Fico enredado, ainda, com e-mails que chegam a respeito do já distante romance que escrevi, “Miserere mei, amor”. Notas e informações a respeito do livro ainda aguçam a imaginação do leitor a respeito da paixão. Paixão, o que é? E amor? São perguntas generosas mas angustiadas algumas delas. Ora, como explicar sentimentos que se não explicam? Sei, apenas, que, diante de uma pessoa apaixonada, alegro-me – pelas alegrias de paraíso que ela haverá de conhecer – mas também me entristeço pela dor que virá, dor infinita, dor sem fim. É apenas isso que sei da paixão: alegria e dor, céus e infernos, vida e morte, felicidade e infelicidade.

Não, não entendo de paixão. Não conheci, ainda, quem pudesse entendê-la. Mas foi aqui, nesta coluna – em edição impressa – que, pela primeira vez, contei desse livro que me foi saindo da carne, da alma, do coração, de cada músculo, como que fecundado por glândulas e hormônios. Ele nasceu no mar, numa praia deserta. Certa manhã, na água azul e sob um céu azul – o ar impregnado de sol e de sal – foi como se o raio caísse, estalando na inteligência, rompendo crostas do coração, rasgando-me a alma tecida com tantos subterfúgios. Corri em direção à árvore, sob a qual eu tinha deixado minhas coisas. Não havia mais ninguém. E, por isso, nenhuma outra opção: eu, comigo. A alma parecia-me ter-se confinado dentro dos pulmões, querendo escapar a cada arfar de peito. Então, tomei da caneta e do bloco de papel, sentei-me na areia, os dedos pareciam apenas escrever o que já vinha pronto, ditado, ordenado pelo coração. Eu me engravidara do livro.
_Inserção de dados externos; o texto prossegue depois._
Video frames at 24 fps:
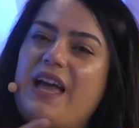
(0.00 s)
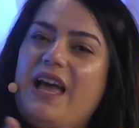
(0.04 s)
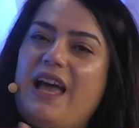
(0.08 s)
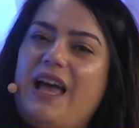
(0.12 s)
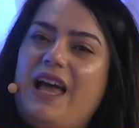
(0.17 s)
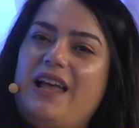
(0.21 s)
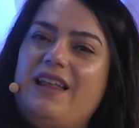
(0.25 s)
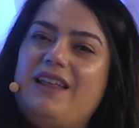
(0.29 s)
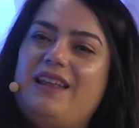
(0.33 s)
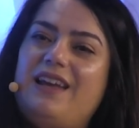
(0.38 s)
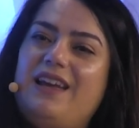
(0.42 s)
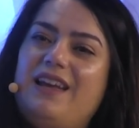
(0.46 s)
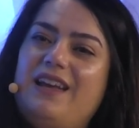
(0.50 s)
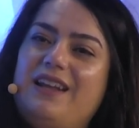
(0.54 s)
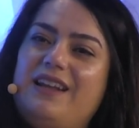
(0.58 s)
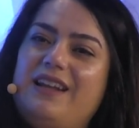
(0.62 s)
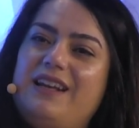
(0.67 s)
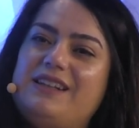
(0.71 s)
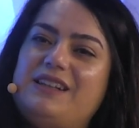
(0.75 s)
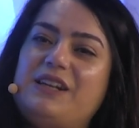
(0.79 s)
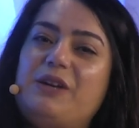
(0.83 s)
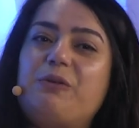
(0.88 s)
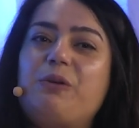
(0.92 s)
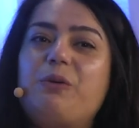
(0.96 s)
And then
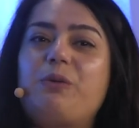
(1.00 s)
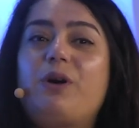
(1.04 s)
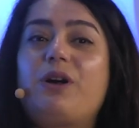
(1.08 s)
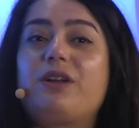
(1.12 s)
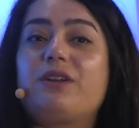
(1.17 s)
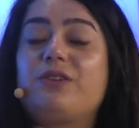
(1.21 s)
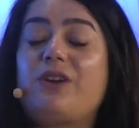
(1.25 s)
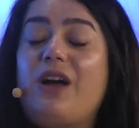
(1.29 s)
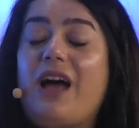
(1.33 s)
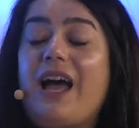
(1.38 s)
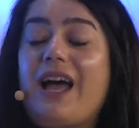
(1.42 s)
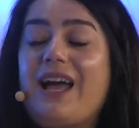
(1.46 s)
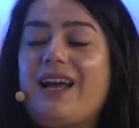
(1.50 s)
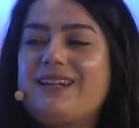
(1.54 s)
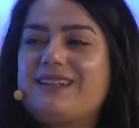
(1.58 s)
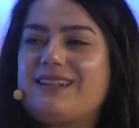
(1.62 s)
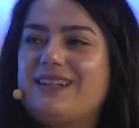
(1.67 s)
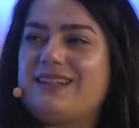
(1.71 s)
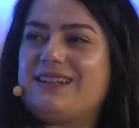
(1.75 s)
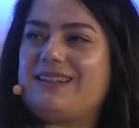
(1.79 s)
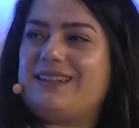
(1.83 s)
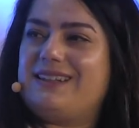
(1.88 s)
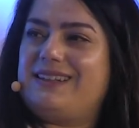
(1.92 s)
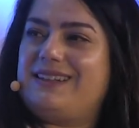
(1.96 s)
they say, we want to
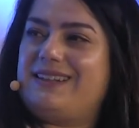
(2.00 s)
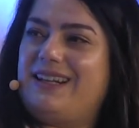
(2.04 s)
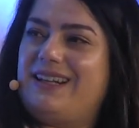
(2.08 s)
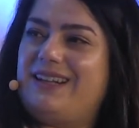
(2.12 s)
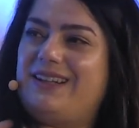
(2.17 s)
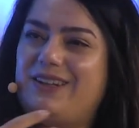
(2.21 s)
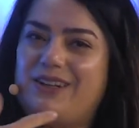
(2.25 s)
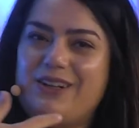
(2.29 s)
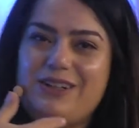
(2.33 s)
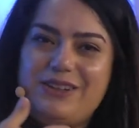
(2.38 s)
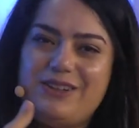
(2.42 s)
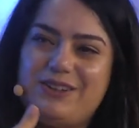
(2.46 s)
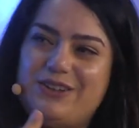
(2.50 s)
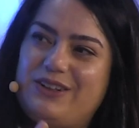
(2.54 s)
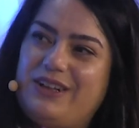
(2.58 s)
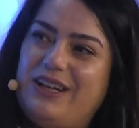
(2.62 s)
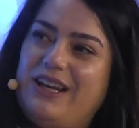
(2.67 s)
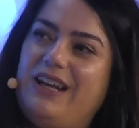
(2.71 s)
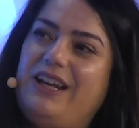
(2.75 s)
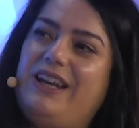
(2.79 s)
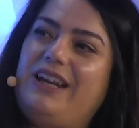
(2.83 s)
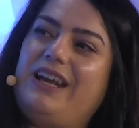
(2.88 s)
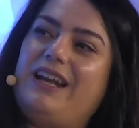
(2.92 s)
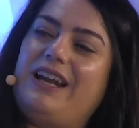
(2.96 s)
access this data. So
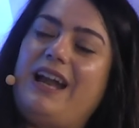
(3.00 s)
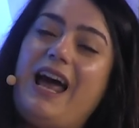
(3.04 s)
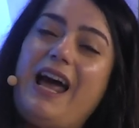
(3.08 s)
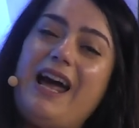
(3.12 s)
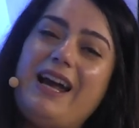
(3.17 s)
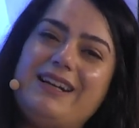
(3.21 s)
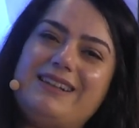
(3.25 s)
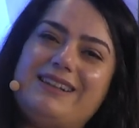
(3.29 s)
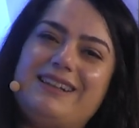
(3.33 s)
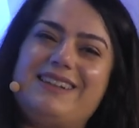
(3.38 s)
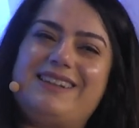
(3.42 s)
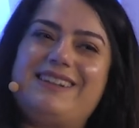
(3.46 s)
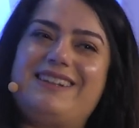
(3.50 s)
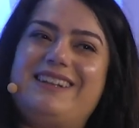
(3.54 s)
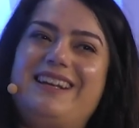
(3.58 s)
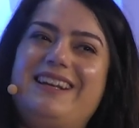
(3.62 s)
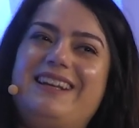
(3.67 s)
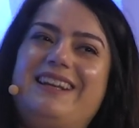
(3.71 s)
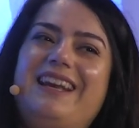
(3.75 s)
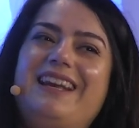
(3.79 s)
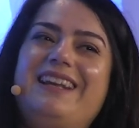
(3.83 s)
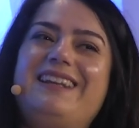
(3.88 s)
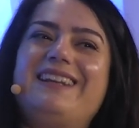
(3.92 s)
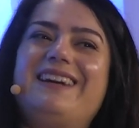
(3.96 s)
they get access to the
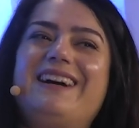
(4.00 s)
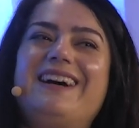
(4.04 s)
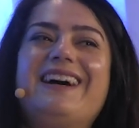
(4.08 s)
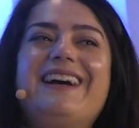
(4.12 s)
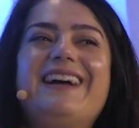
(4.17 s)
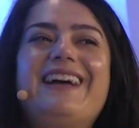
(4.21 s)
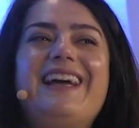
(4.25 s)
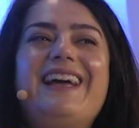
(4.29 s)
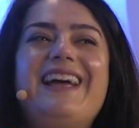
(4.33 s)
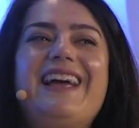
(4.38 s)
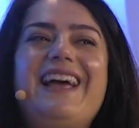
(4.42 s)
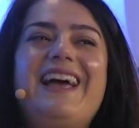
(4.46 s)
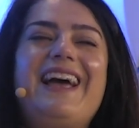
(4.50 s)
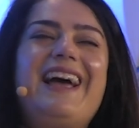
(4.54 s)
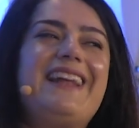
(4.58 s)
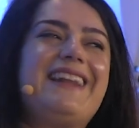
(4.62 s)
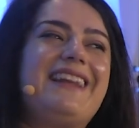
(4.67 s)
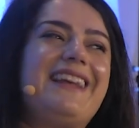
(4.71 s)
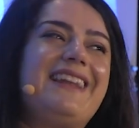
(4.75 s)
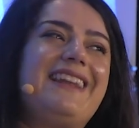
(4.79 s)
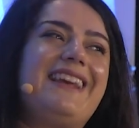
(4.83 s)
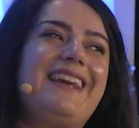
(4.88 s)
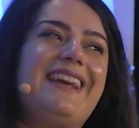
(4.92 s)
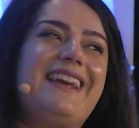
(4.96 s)
data. And
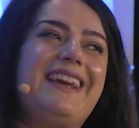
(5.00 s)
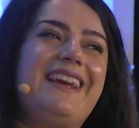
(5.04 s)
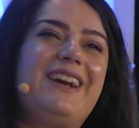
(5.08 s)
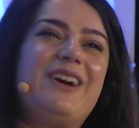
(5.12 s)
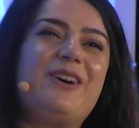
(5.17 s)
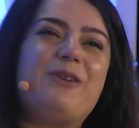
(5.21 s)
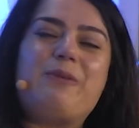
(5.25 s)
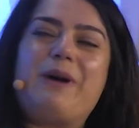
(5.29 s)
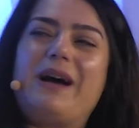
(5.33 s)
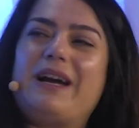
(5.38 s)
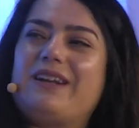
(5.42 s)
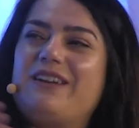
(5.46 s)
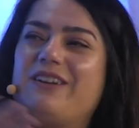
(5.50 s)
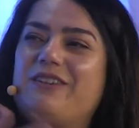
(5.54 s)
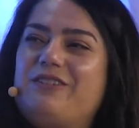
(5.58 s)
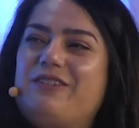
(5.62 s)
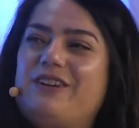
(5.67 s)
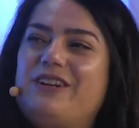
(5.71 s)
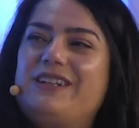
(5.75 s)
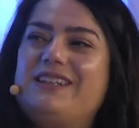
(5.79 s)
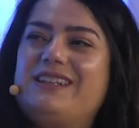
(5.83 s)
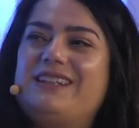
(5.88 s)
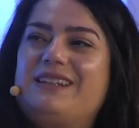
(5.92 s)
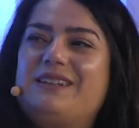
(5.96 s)
then they go back to the
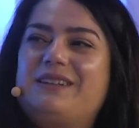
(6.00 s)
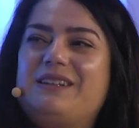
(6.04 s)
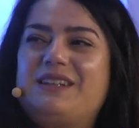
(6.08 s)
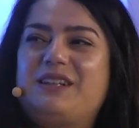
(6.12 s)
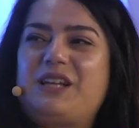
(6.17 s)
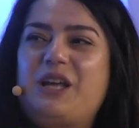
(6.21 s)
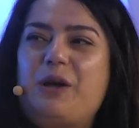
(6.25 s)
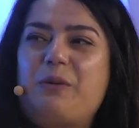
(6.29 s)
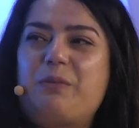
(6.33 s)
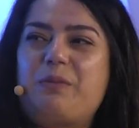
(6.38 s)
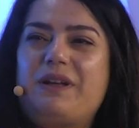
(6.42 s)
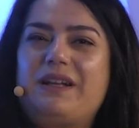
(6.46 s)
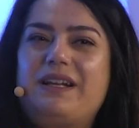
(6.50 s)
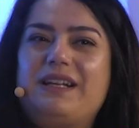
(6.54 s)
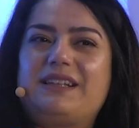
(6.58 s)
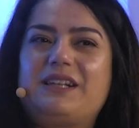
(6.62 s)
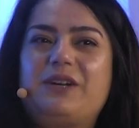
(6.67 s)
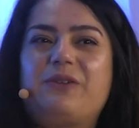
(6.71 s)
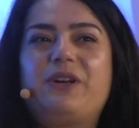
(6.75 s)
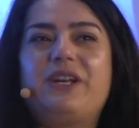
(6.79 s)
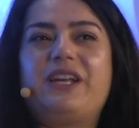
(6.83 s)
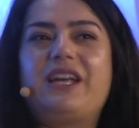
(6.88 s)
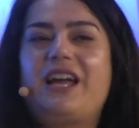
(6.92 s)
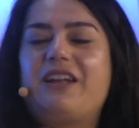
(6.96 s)
first step and they say,
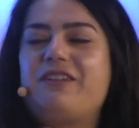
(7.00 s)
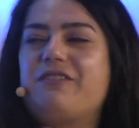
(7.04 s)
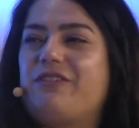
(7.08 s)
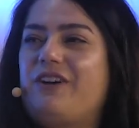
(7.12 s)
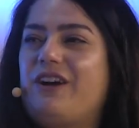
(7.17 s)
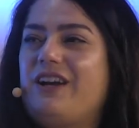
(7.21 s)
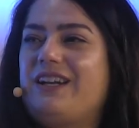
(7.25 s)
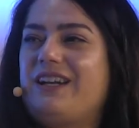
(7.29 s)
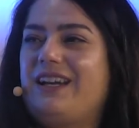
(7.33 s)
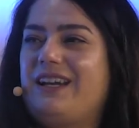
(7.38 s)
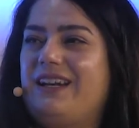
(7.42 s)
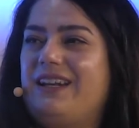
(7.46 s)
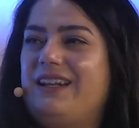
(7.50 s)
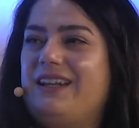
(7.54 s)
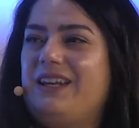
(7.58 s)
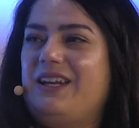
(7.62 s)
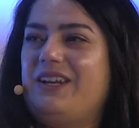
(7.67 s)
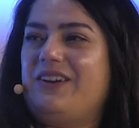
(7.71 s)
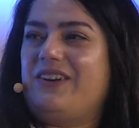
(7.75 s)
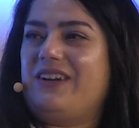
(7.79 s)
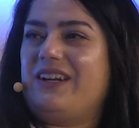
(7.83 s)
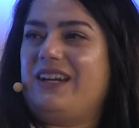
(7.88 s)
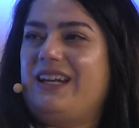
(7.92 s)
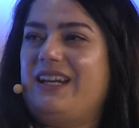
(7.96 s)
we can't find
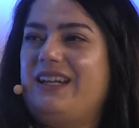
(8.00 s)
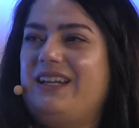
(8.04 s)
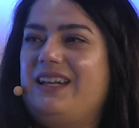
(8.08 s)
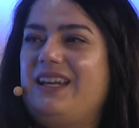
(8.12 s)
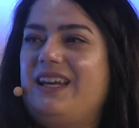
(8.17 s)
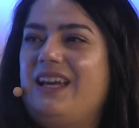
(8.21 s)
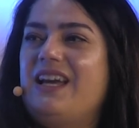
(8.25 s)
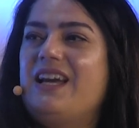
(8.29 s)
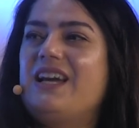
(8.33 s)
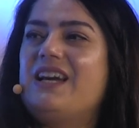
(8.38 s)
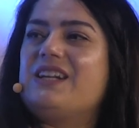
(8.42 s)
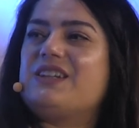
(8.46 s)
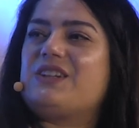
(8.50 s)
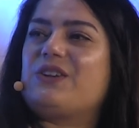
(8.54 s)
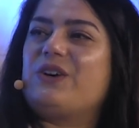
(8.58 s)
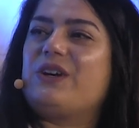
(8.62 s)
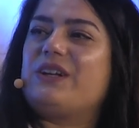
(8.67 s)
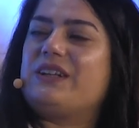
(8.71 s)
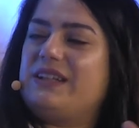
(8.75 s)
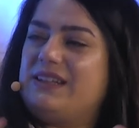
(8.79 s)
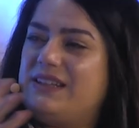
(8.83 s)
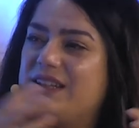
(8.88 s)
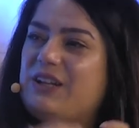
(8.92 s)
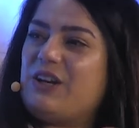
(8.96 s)
anything we need. So a
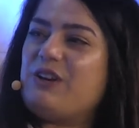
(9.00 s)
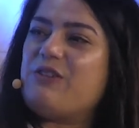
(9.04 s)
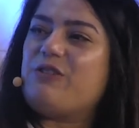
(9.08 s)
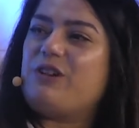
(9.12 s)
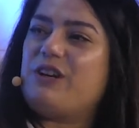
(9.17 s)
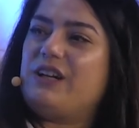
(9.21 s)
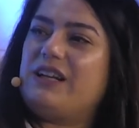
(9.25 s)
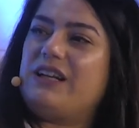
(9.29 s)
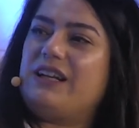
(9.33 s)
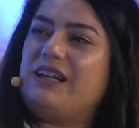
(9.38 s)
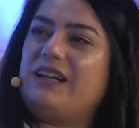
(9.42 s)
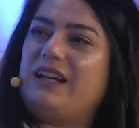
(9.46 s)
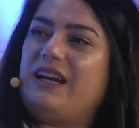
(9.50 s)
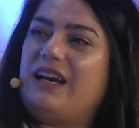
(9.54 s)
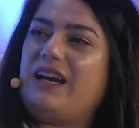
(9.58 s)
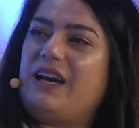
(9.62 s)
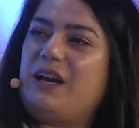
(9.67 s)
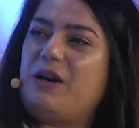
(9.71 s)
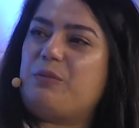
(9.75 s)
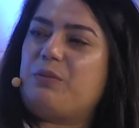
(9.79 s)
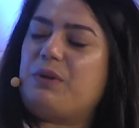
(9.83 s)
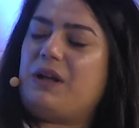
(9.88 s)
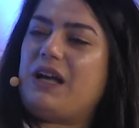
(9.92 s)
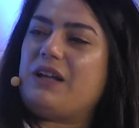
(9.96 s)
discovery
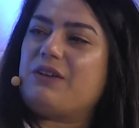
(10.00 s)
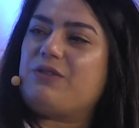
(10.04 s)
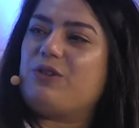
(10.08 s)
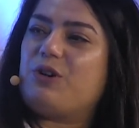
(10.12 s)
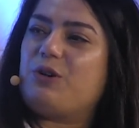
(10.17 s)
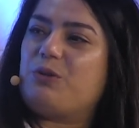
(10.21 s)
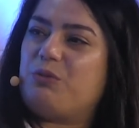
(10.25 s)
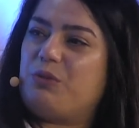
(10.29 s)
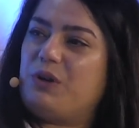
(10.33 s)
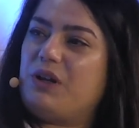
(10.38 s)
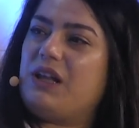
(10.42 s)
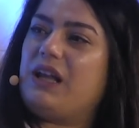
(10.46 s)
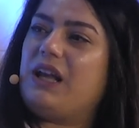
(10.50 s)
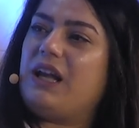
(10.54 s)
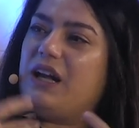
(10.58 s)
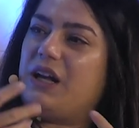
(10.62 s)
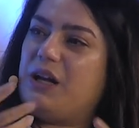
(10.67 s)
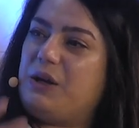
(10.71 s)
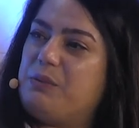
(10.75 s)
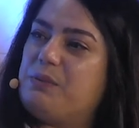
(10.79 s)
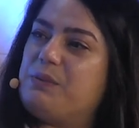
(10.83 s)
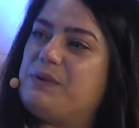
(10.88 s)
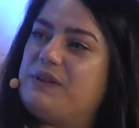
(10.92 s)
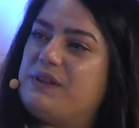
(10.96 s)
platform really
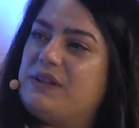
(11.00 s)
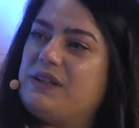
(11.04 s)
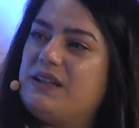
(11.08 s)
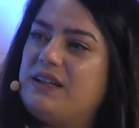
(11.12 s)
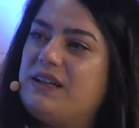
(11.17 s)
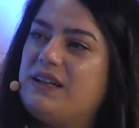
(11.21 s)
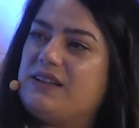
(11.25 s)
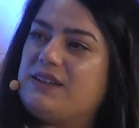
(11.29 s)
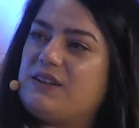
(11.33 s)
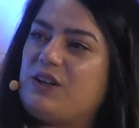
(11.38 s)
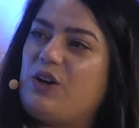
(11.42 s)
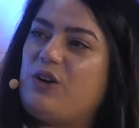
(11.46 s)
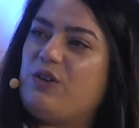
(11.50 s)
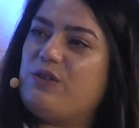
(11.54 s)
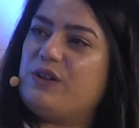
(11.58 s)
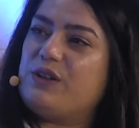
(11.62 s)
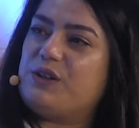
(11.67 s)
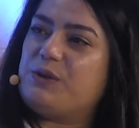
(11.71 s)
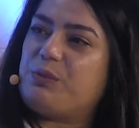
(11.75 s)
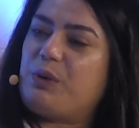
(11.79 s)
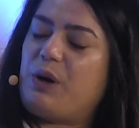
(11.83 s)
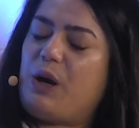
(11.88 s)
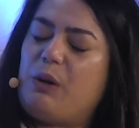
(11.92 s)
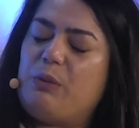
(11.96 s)
helps solve
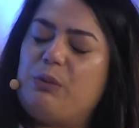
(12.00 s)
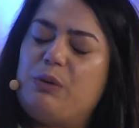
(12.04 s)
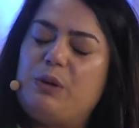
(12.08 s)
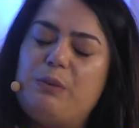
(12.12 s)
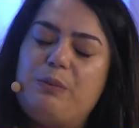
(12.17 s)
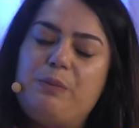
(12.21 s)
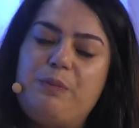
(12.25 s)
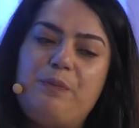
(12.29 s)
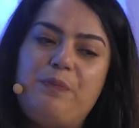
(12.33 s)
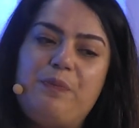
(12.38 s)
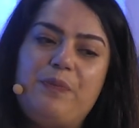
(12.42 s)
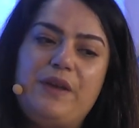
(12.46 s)
this problem.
Naquela praia, um velho pescador disse-me coisas e e as transcrevo, incorporando-as ao livro. Lá estava um homem do povo, um andarilho de praias, falando da paixão. Algumas de suas falas:

“Amor é destino. Logo, é sofrimento. Quando o homem ama, até ficando junto sente saudade. Não tem sábado, não tem domingo. Aquela mulher me jogou no passado. Meu presente era ruim. Então, com ela, fiquei criança. Parei naquele mundo. Quando acabou, voltei para o presente e estava tudo pior. Fiquei triste. Agora, estou no futuro. E, no futuro, não tem nada: é o simples dia a dia. Amar foi, para mim, um vôo tão alto que, quando vi, ela tinha escapado e eu passei direto.”

E prosseguiu:

“A mulher olha, escolhe, não precisa de um homem especial. Mulher tem segredos demais e o homem não entende. Para a mulher, a vida nunca acaba enquanto puder dar frutos. Por isso, a mulher faz o homem ser único em cada vez. Depois, ele não tem mais importância. Por isso, quando me lembro daquela mulher, sinto quentura. O peito ventila. Bastava ver e eu parava, respirava, a perna mexia para eu ir até onde ela estava. Mais do que andar, minha perna queria que toda minha carne funcionasse. (…)Depois do amor, há conversa, os dois brincam, o homem vira menino. Eu, com a mulher amada, não tenho medo de gritar. E a mulher amada grita. Entre amantes, nem todo dia é igual a outro dia. Na cama, é tudo ou nada: o presente, o prazer, o desejo.”

Ora, basta ser vítima da paixão para escrever um romance sobre essa tragédia que os céus – ou os infernos – prepararam para o ser humano. Olho para os lados e vejo multidões famintas e sedentas, vazios d´alma à espera de ser preenchidos. E ainda me pergunto: ela, a paixão, é graça ou castigo? Bom dia.